■ Requirement ■
What is needed is a verbatim copy of the data, minus the pictures.

■ Supplied entries ■
##########

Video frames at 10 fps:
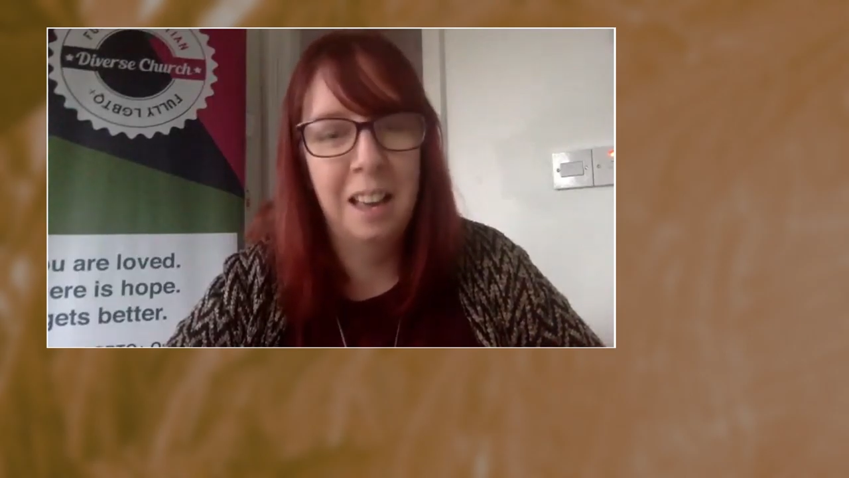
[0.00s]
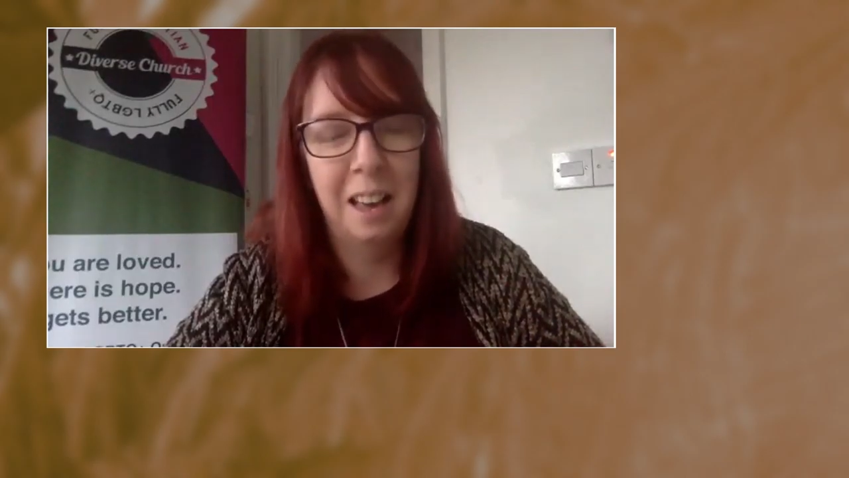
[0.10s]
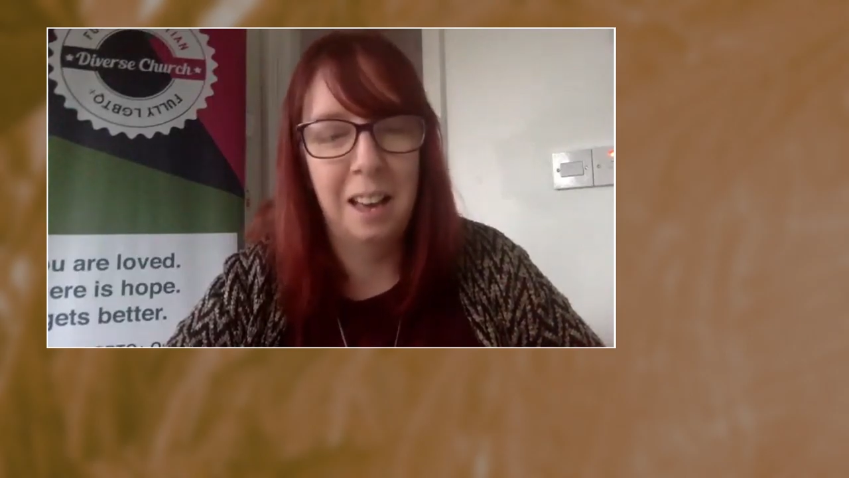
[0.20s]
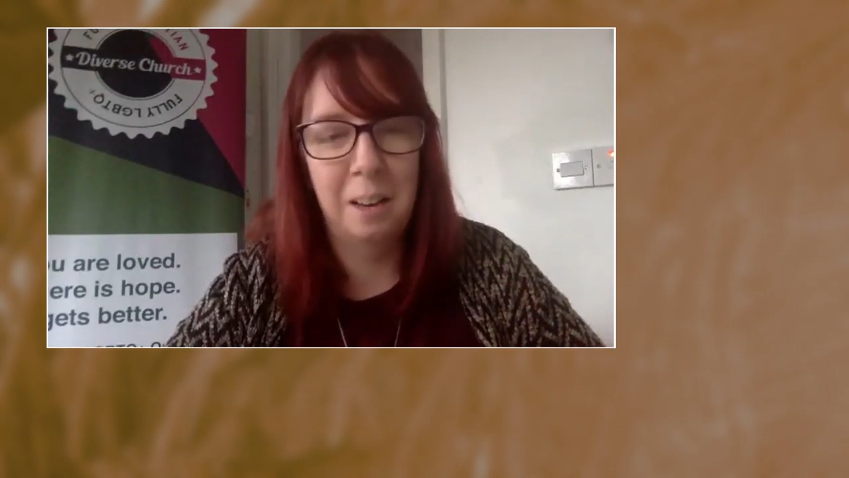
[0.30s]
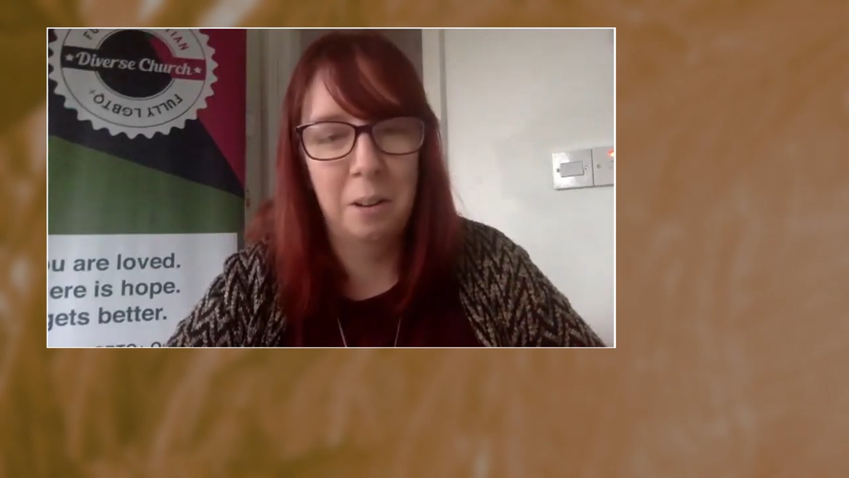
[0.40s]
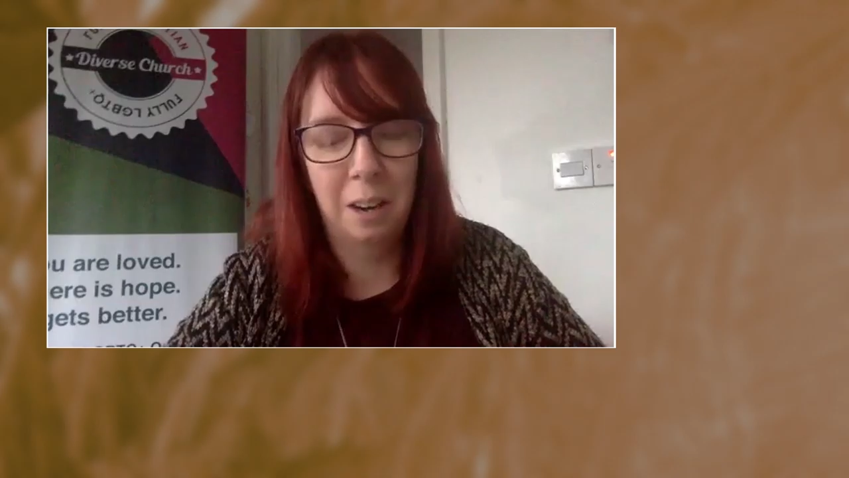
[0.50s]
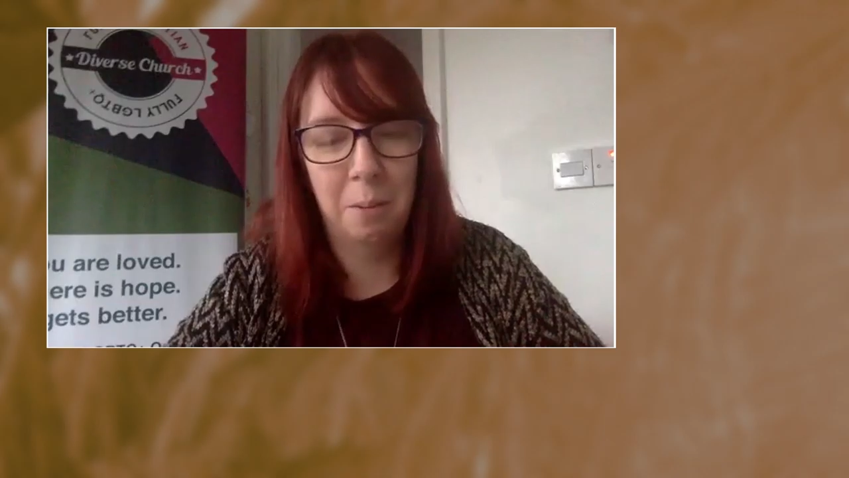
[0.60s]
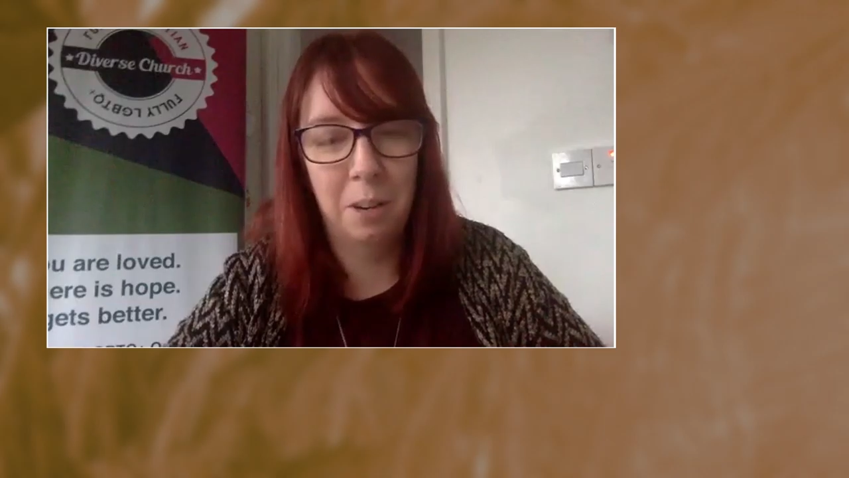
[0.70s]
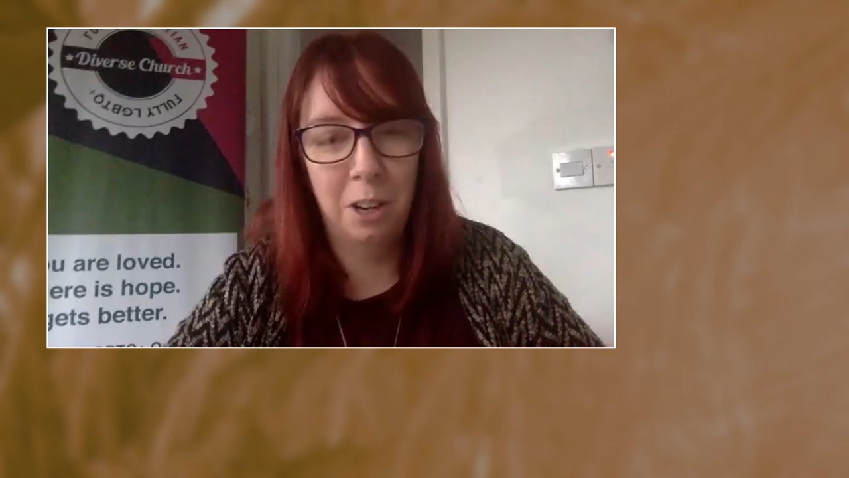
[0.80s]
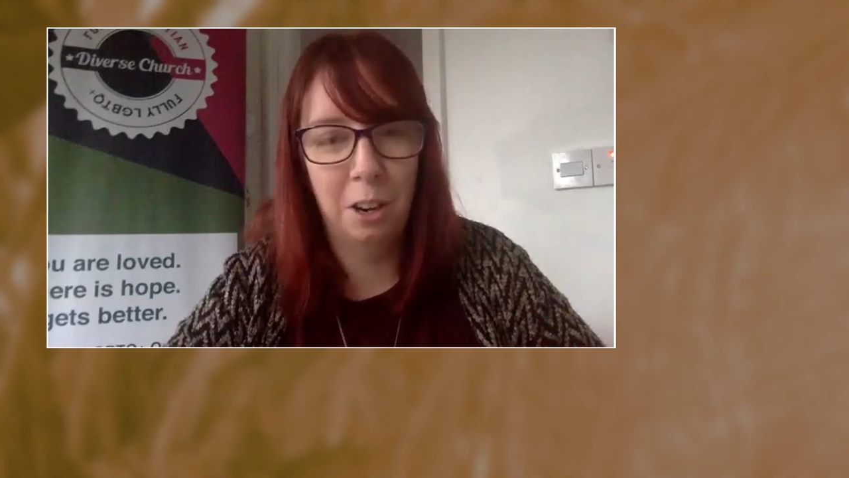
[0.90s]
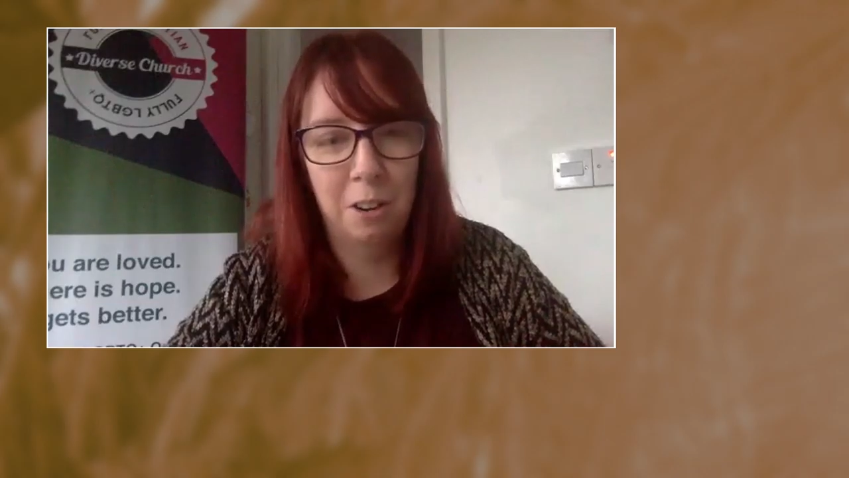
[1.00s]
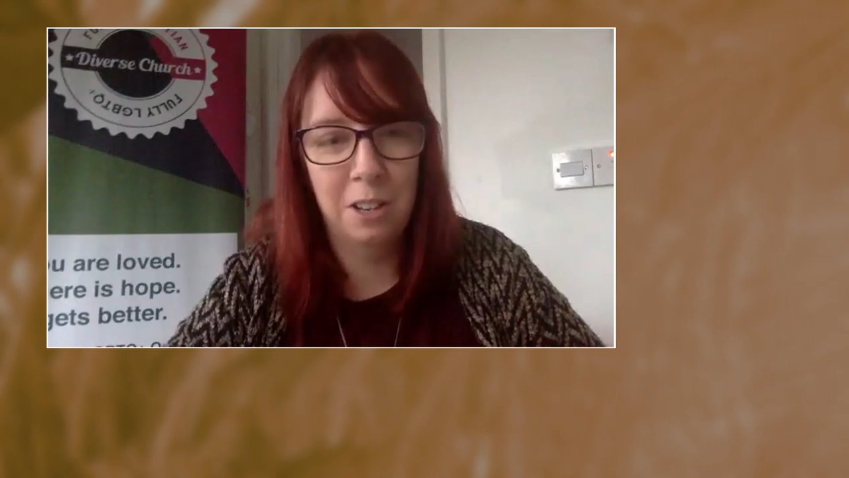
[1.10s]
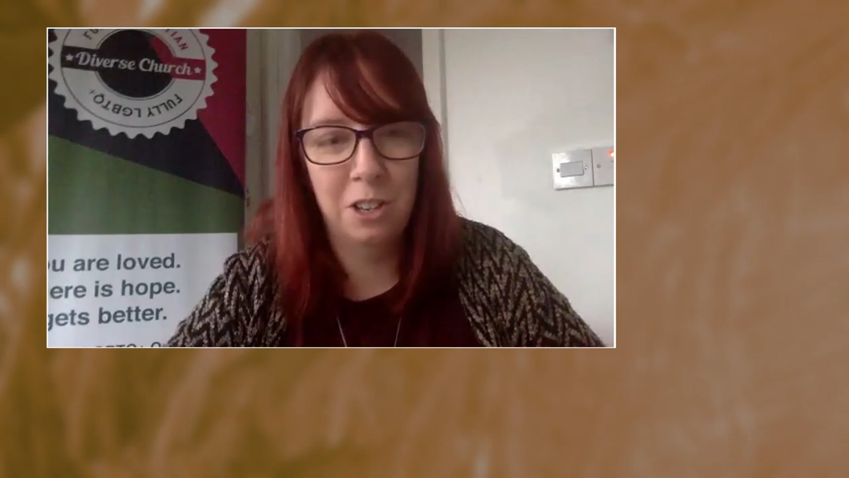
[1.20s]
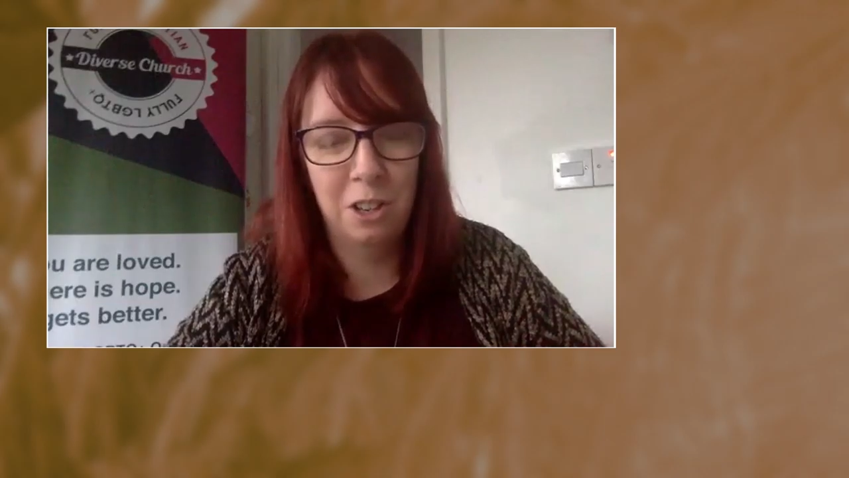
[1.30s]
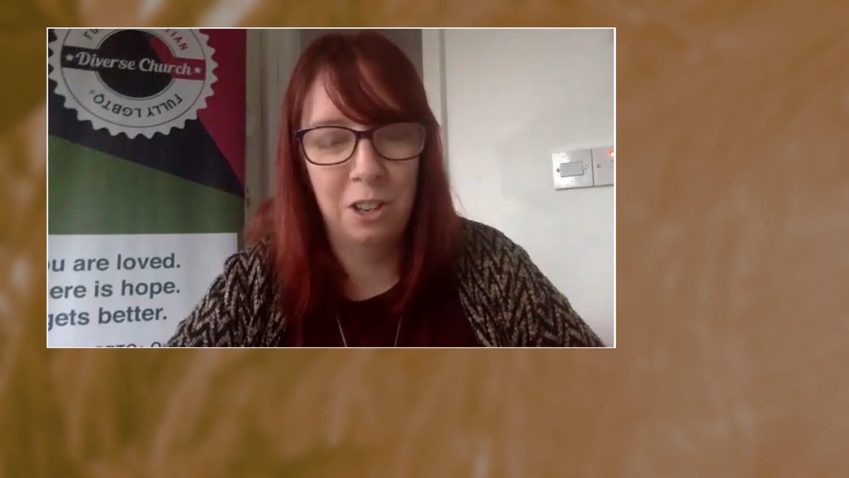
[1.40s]
And I would
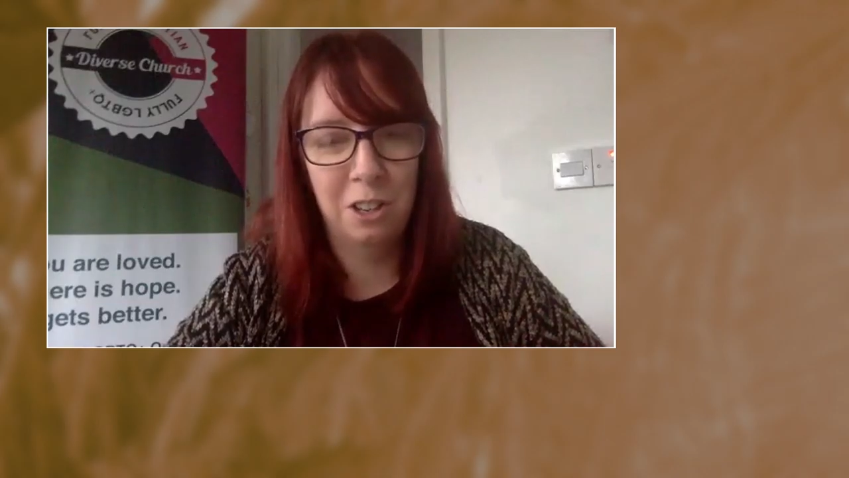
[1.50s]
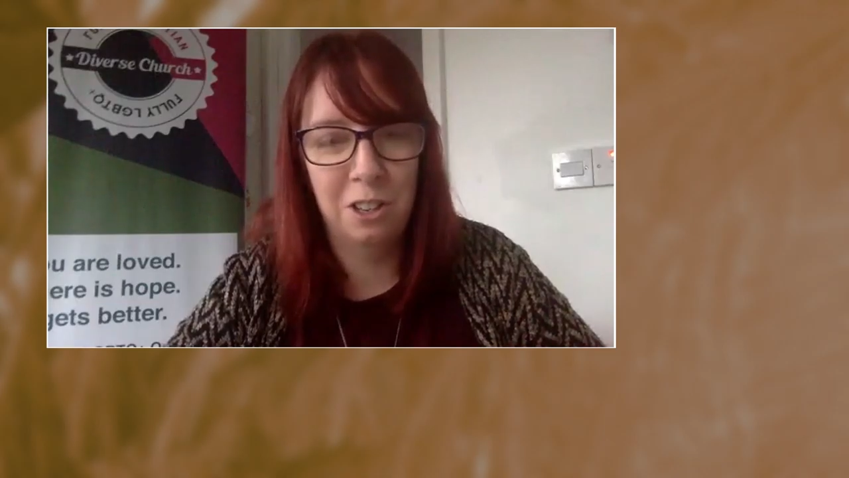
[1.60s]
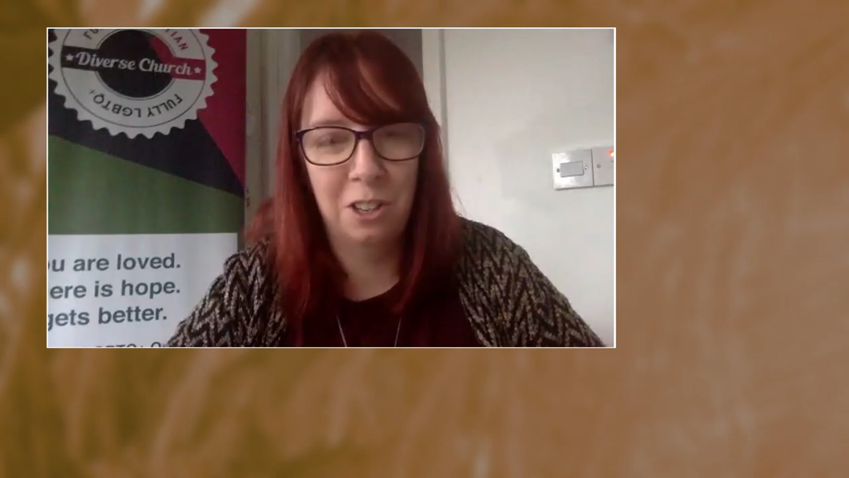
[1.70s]
encourage you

##########

■ Answer for this exercise ■
Video frames at 10 fps:
[0.00s]
[0.10s]
[0.20s]
[0.30s]
[0.40s]
[0.50s]
[0.60s]
[0.70s]
[0.80s]
[0.90s]
[1.00s]
[1.10s]
[1.20s]
[1.30s]
[1.40s]
And I would
[1.50s]
[1.60s]
[1.70s]
encourage you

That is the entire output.